WHAT TO PRODUCE:
Output the data below exactly, images excluded.

Stored items from a collection:
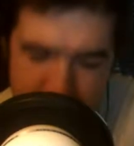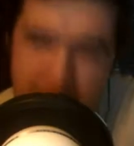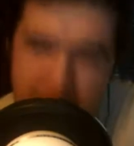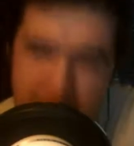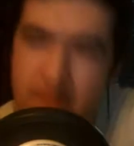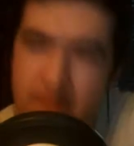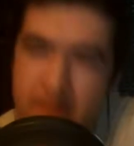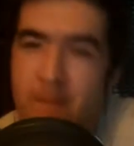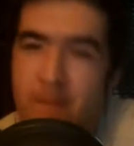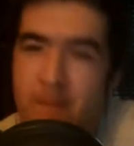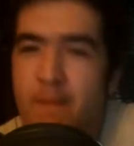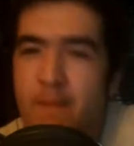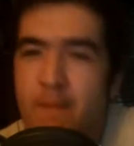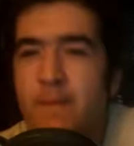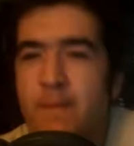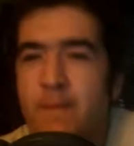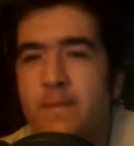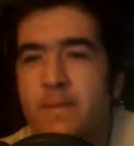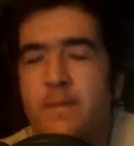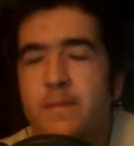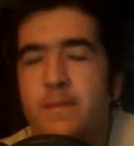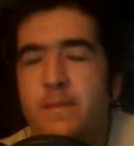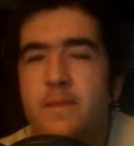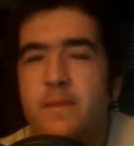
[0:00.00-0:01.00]

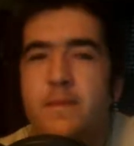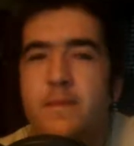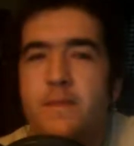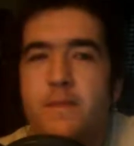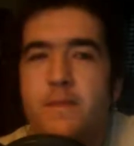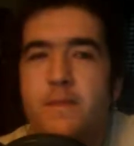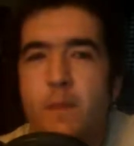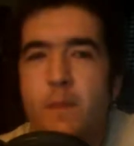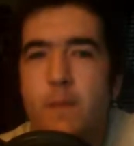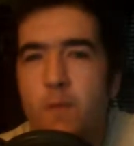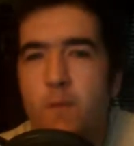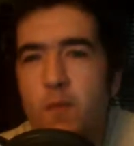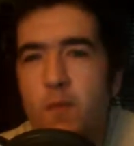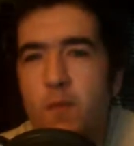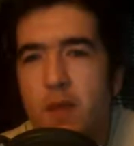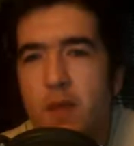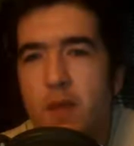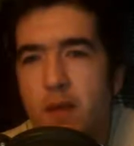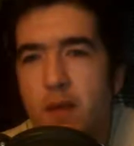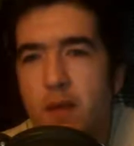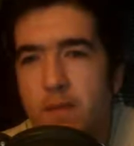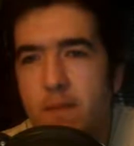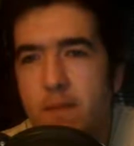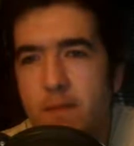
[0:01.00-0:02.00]

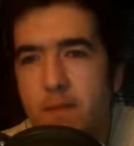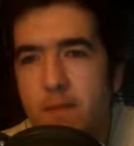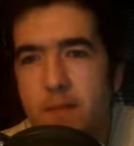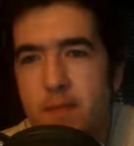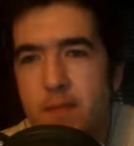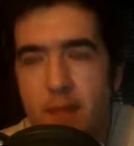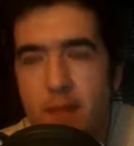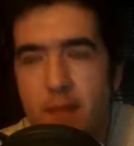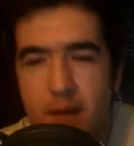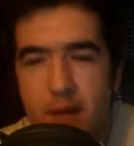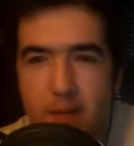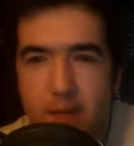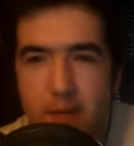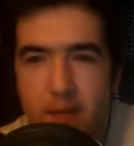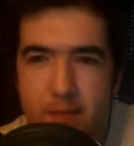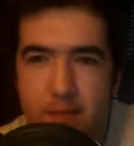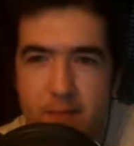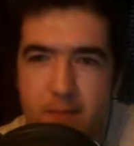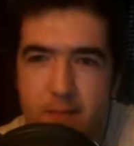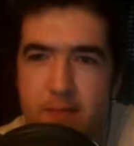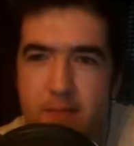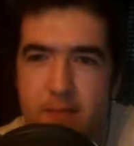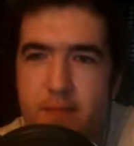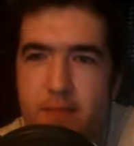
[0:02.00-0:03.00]

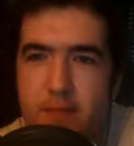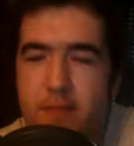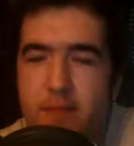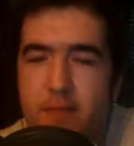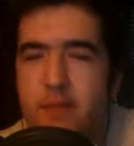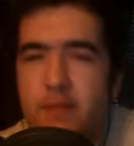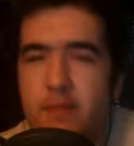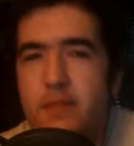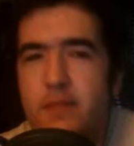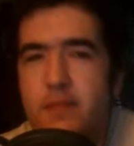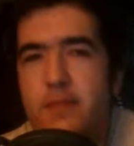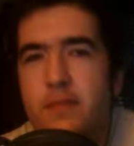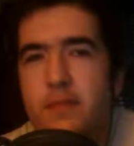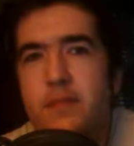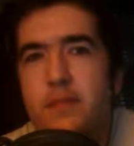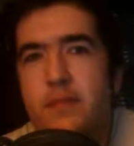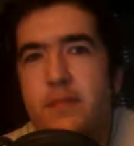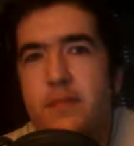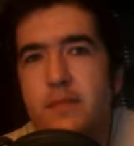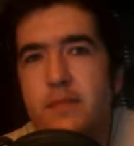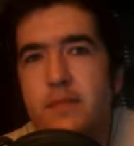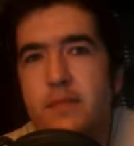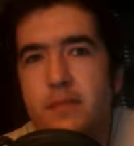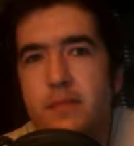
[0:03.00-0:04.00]
(silent)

SOLUTION:
[0:00.00-0:01.00]

[0:01.00-0:02.00]

[0:02.00-0:03.00]

[0:03.00-0:04.00]
(silent)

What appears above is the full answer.